Comparison: State vs. Federal
• Rules. Massachusetts is not a “state plan” state; that is, it does not have a federally approved occupational safety and health regulatory program. Thus, the federal Occupational Safety and Health (OSH) Act governs private sector workplaces. The state may investigate county and municipal government workplaces to ensure compliance with its policy that such employers must follow federal workplace safety and health rules.
Massachusetts has its own hazard communication, or worker right-to-know, law that applies to all public sector workplaces, including state, county, and municipal offices and operations. See the state section HAZARD COMMUNICATION STANDARD for more information about worker right-to-know rules.
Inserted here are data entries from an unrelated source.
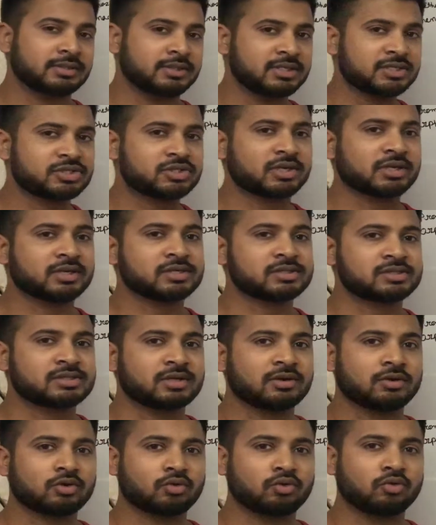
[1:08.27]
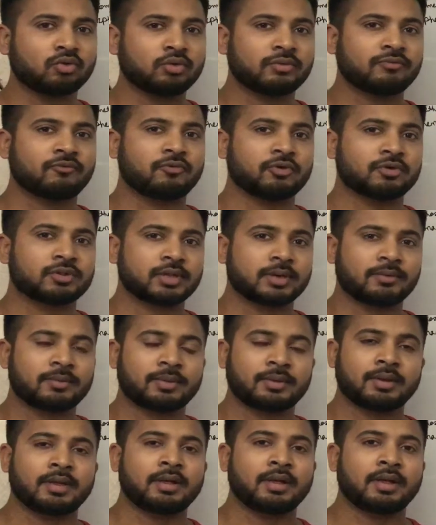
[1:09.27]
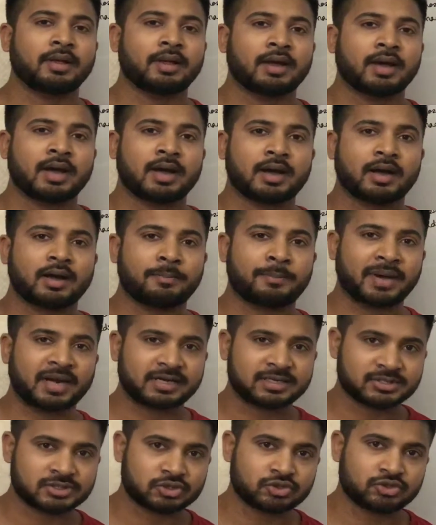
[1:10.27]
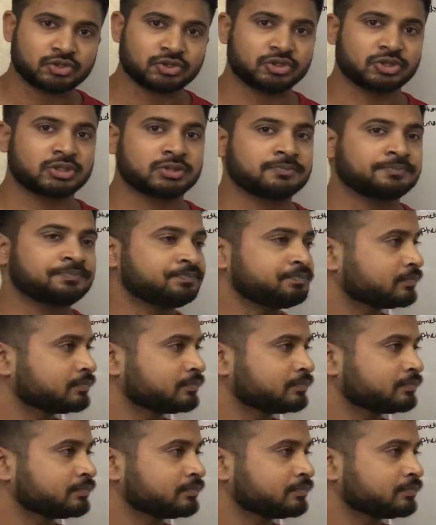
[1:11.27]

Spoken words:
this drug is the good for the Parkinson's disease.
• Administration and enforcement. OSHA implements and enforces all job safety and health regulations for the private sector workplaces in Massachusetts. DLS investigates all public sector workplaces for compliance with the state’s hazard communication requirements, and county and municipal workplaces for compliance with the federal safety and health rules.
PUBLIC SECTOR EMPLOYERS
MGL, Chapter 111F, Section 1 and MGL, Chapter 149, Section 6
All public sector employers in the state are covered by the Massachusetts Hazardous Substance Disclosure by Employers Act. The definition includes state, county, and municipal government operations and offices. Under the Act, “public sector employer” means “any person, firm, corporation, partnership, association or other entity engaged in a business or in providing services, including the commonwealth and any of its political subdivisions, that manufactures, processes, uses or stores toxic or hazardous substances.”